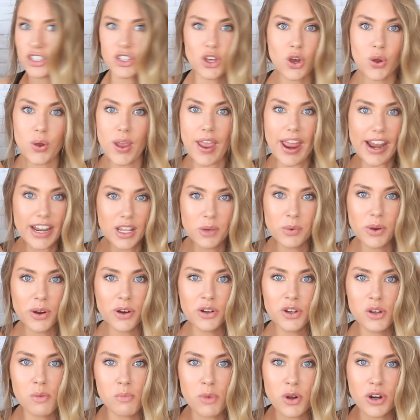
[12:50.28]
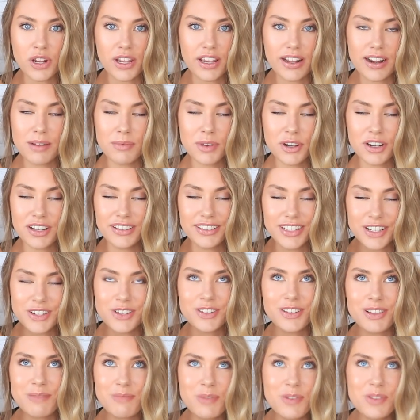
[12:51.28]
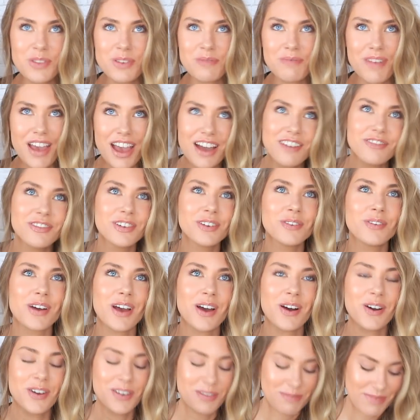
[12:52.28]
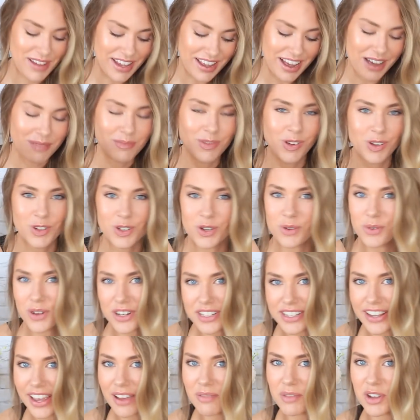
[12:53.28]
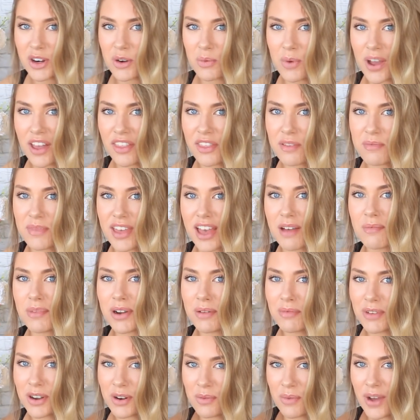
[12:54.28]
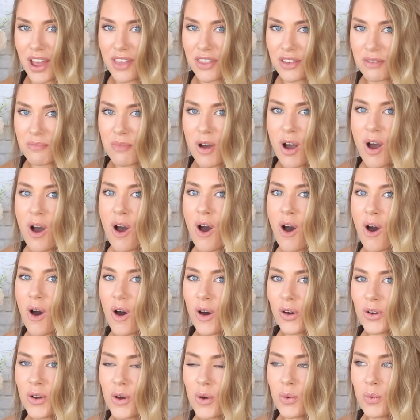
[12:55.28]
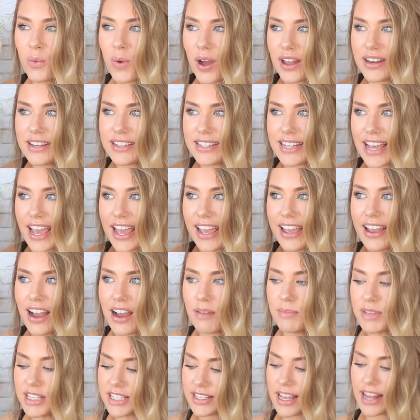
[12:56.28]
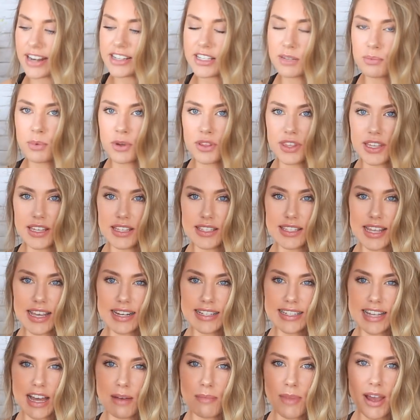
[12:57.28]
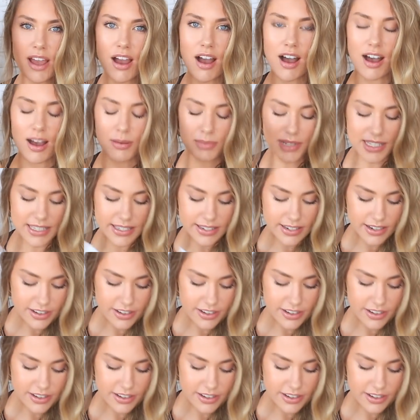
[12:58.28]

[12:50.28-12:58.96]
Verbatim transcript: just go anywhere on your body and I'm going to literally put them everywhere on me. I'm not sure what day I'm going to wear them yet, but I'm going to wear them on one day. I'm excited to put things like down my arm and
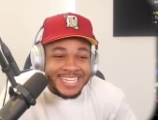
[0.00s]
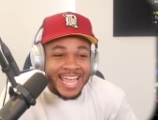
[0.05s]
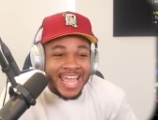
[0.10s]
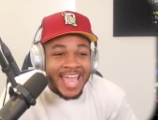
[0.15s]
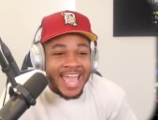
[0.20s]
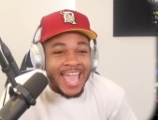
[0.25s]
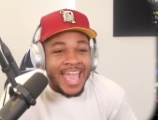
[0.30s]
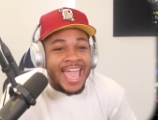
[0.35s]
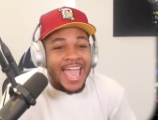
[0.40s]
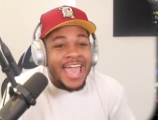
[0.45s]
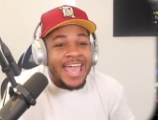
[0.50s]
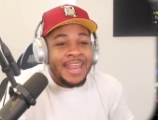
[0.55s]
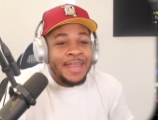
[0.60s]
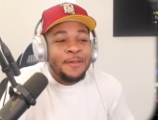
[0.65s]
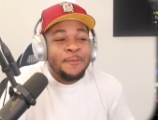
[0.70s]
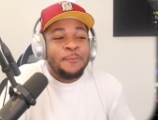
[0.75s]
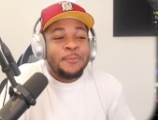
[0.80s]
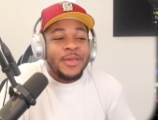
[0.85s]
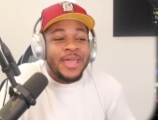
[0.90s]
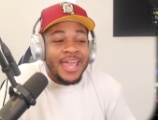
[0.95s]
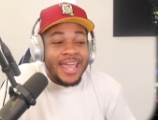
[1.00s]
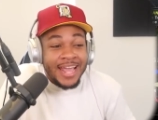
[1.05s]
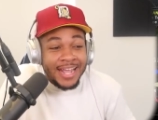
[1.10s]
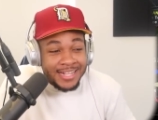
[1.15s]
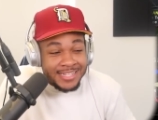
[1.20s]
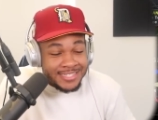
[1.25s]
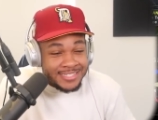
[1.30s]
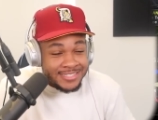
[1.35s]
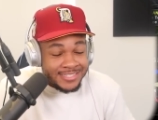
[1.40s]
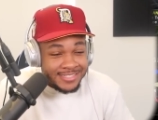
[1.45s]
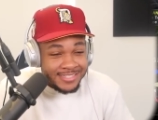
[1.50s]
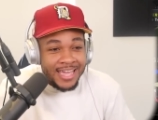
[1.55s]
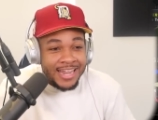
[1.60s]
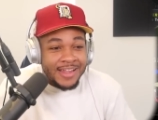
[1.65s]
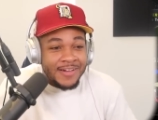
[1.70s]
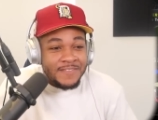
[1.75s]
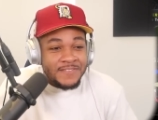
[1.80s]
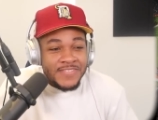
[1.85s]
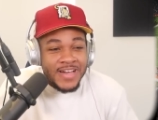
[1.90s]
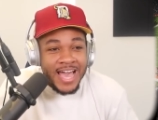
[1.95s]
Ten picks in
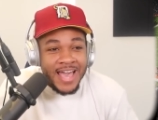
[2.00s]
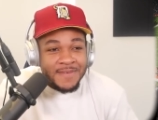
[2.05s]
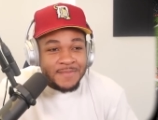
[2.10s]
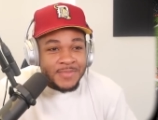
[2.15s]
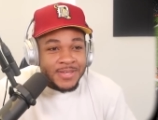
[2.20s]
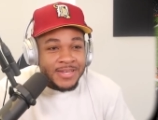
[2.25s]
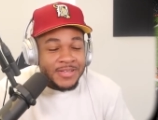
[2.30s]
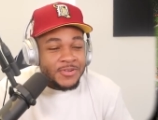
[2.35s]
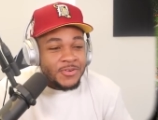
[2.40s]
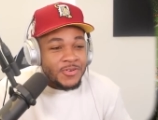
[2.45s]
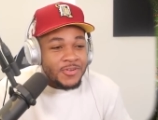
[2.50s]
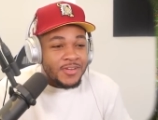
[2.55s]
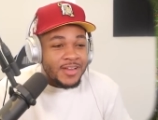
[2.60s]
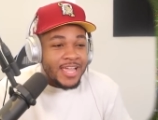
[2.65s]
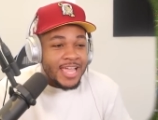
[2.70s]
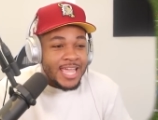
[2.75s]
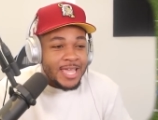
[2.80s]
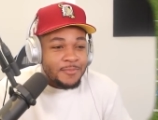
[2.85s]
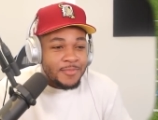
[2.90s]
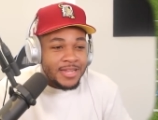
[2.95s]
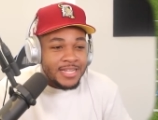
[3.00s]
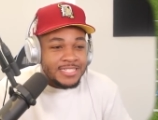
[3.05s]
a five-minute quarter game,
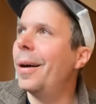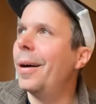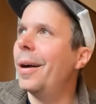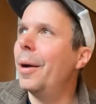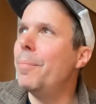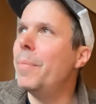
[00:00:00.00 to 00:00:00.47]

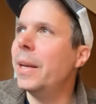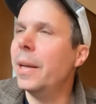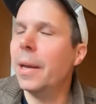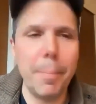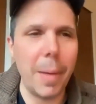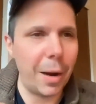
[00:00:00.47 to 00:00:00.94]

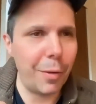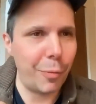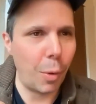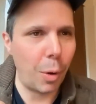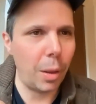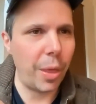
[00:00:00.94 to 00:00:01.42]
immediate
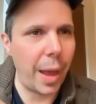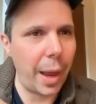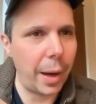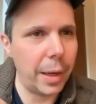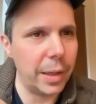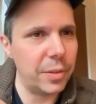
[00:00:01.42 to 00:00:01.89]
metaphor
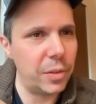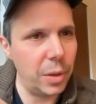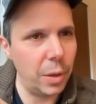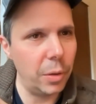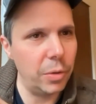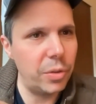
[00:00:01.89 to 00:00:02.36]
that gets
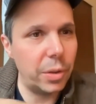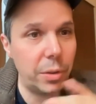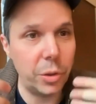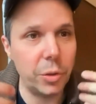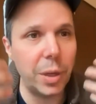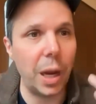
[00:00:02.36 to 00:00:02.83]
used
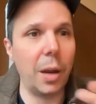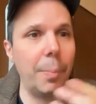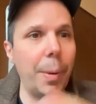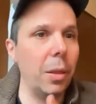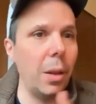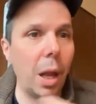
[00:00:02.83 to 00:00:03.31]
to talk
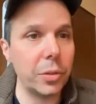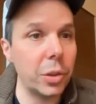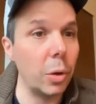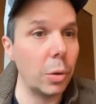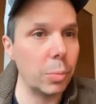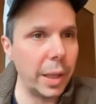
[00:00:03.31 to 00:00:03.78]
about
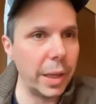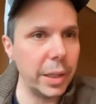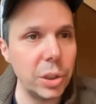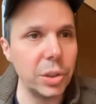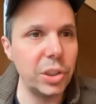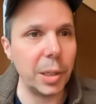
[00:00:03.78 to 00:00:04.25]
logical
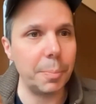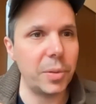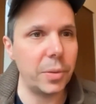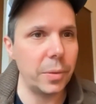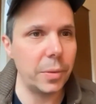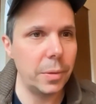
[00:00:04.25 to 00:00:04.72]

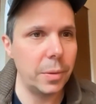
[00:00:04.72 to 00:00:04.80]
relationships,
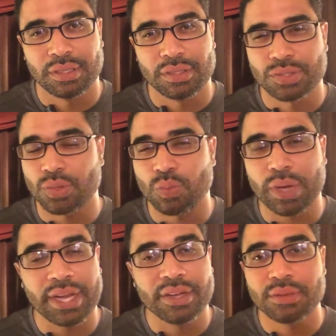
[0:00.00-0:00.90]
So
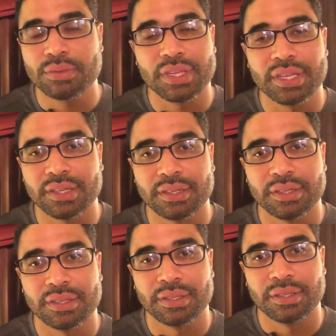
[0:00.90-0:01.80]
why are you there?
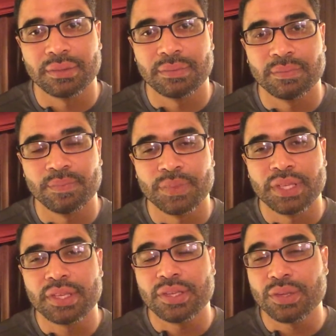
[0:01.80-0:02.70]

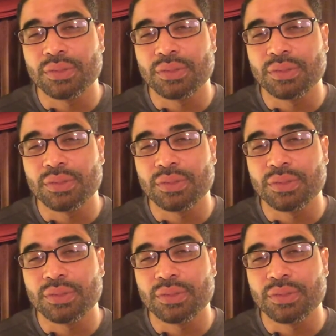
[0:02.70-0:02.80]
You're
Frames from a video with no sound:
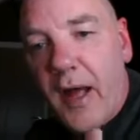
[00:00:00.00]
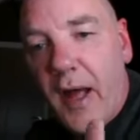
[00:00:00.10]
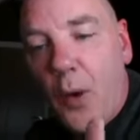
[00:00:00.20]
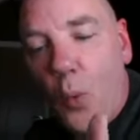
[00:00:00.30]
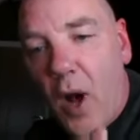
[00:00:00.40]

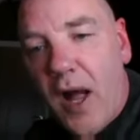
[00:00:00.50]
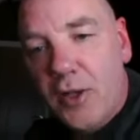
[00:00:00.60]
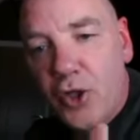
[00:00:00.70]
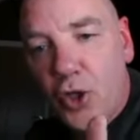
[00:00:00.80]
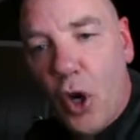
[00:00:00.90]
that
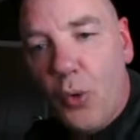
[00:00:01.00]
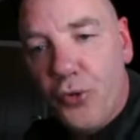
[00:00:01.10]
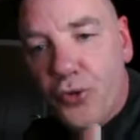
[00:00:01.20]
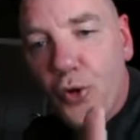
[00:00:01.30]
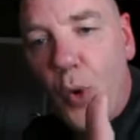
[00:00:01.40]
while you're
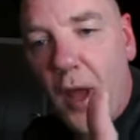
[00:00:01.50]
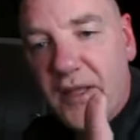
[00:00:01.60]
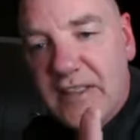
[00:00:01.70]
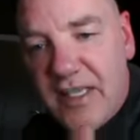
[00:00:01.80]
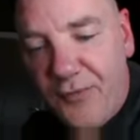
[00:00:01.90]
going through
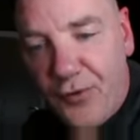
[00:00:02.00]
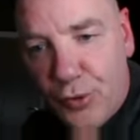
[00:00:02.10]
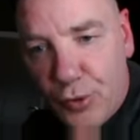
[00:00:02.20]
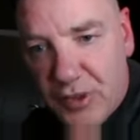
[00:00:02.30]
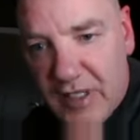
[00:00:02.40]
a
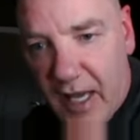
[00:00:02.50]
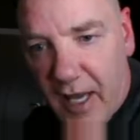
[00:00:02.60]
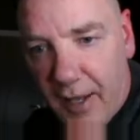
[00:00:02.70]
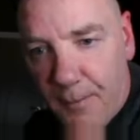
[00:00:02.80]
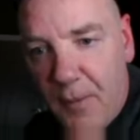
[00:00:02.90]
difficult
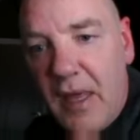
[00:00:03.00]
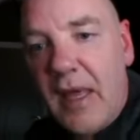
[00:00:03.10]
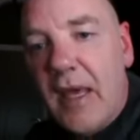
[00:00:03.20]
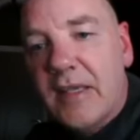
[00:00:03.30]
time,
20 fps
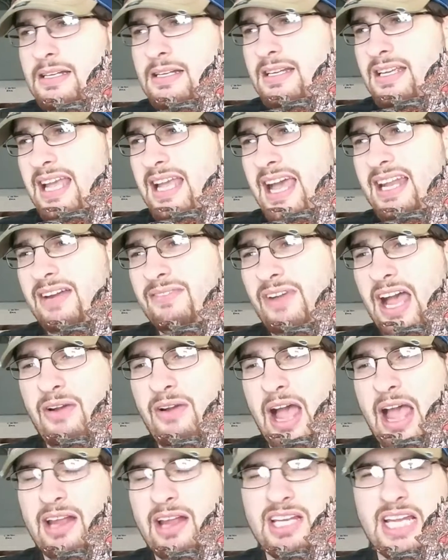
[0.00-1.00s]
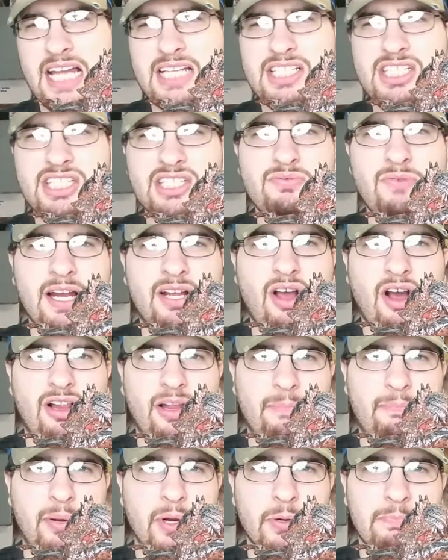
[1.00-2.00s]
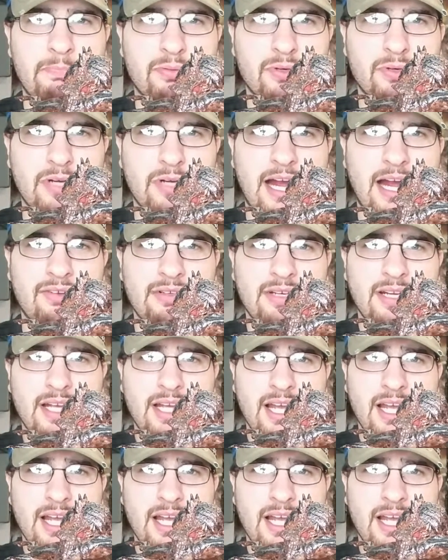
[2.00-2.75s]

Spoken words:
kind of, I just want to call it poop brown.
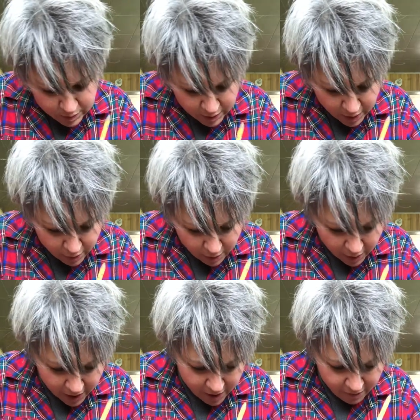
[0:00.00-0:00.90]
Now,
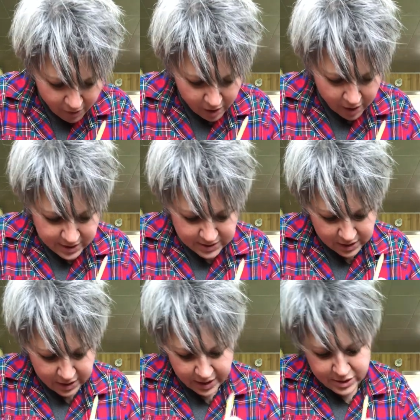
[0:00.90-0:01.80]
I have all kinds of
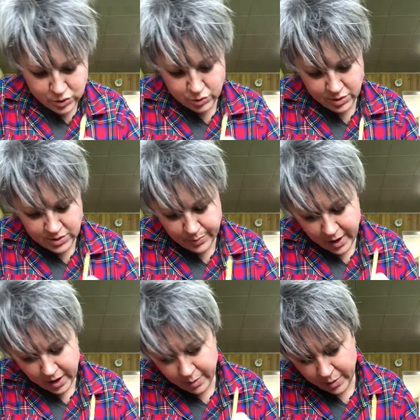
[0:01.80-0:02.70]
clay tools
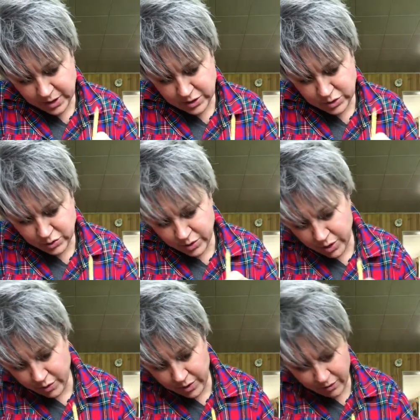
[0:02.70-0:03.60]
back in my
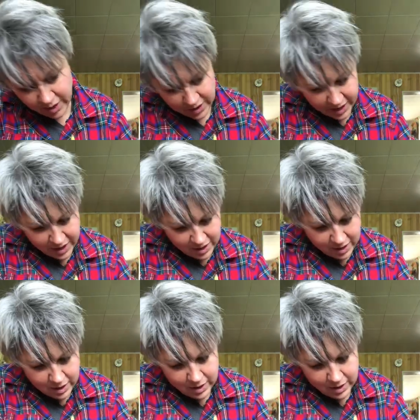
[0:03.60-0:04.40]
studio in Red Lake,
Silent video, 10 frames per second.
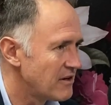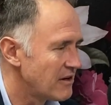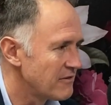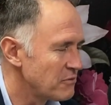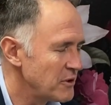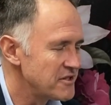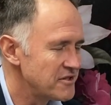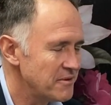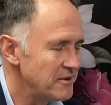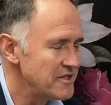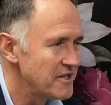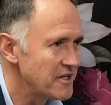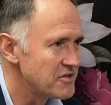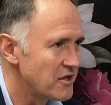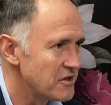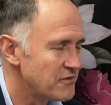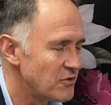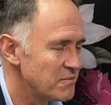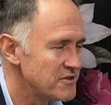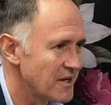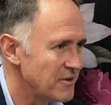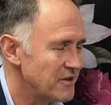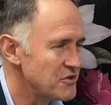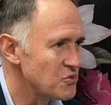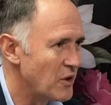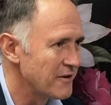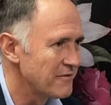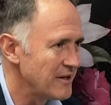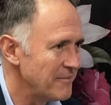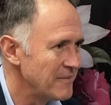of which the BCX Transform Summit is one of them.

◆ ◆ ◆

» PROBLEM REQUIREMENTS: Output the records verbatim without pictures.

» TASK OUTPUT:
[12:50.28]
[12:51.28]
[12:52.28]
[12:53.28]
[12:54.28]
[12:55.28]
[12:56.28]
[12:57.28]
[12:58.28]

[12:50.28-12:58.96]
Verbatim transcript: just go anywhere on your body and I'm going to literally put them everywhere on me. I'm not sure what day I'm going to wear them yet, but I'm going to wear them on one day. I'm excited to put things like down my arm and
[0.00s]
[0.05s]
[0.10s]
[0.15s]
[0.20s]
[0.25s]
[0.30s]
[0.35s]
[0.40s]
[0.45s]
[0.50s]
[0.55s]
[0.60s]
[0.65s]
[0.70s]
[0.75s]
[0.80s]
[0.85s]
[0.90s]
[0.95s]
[1.00s]
[1.05s]
[1.10s]
[1.15s]
[1.20s]
[1.25s]
[1.30s]
[1.35s]
[1.40s]
[1.45s]
[1.50s]
[1.55s]
[1.60s]
[1.65s]
[1.70s]
[1.75s]
[1.80s]
[1.85s]
[1.90s]
[1.95s]
Ten picks in
[2.00s]
[2.05s]
[2.10s]
[2.15s]
[2.20s]
[2.25s]
[2.30s]
[2.35s]
[2.40s]
[2.45s]
[2.50s]
[2.55s]
[2.60s]
[2.65s]
[2.70s]
[2.75s]
[2.80s]
[2.85s]
[2.90s]
[2.95s]
[3.00s]
[3.05s]
a five-minute quarter game,
[00:00:00.00 to 00:00:00.47]

[00:00:00.47 to 00:00:00.94]

[00:00:00.94 to 00:00:01.42]
immediate
[00:00:01.42 to 00:00:01.89]
metaphor
[00:00:01.89 to 00:00:02.36]
that gets
[00:00:02.36 to 00:00:02.83]
used
[00:00:02.83 to 00:00:03.31]
to talk
[00:00:03.31 to 00:00:03.78]
about
[00:00:03.78 to 00:00:04.25]
logical
[00:00:04.25 to 00:00:04.72]

[00:00:04.72 to 00:00:04.80]
relationships,
[0:00.00-0:00.90]
So
[0:00.90-0:01.80]
why are you there?
[0:01.80-0:02.70]

[0:02.70-0:02.80]
You're
Frames from a video with no sound:
[00:00:00.00]
[00:00:00.10]
[00:00:00.20]
[00:00:00.30]
[00:00:00.40]

[00:00:00.50]
[00:00:00.60]
[00:00:00.70]
[00:00:00.80]
[00:00:00.90]
that
[00:00:01.00]
[00:00:01.10]
[00:00:01.20]
[00:00:01.30]
[00:00:01.40]
while you're
[00:00:01.50]
[00:00:01.60]
[00:00:01.70]
[00:00:01.80]
[00:00:01.90]
going through
[00:00:02.00]
[00:00:02.10]
[00:00:02.20]
[00:00:02.30]
[00:00:02.40]
a
[00:00:02.50]
[00:00:02.60]
[00:00:02.70]
[00:00:02.80]
[00:00:02.90]
difficult
[00:00:03.00]
[00:00:03.10]
[00:00:03.20]
[00:00:03.30]
time,
20 fps
[0.00-1.00s]
[1.00-2.00s]
[2.00-2.75s]

Spoken words:
kind of, I just want to call it poop brown.
[0:00.00-0:00.90]
Now,
[0:00.90-0:01.80]
I have all kinds of
[0:01.80-0:02.70]
clay tools
[0:02.70-0:03.60]
back in my
[0:03.60-0:04.40]
studio in Red Lake,
Silent video, 10 frames per second.
of which the BCX Transform Summit is one of them.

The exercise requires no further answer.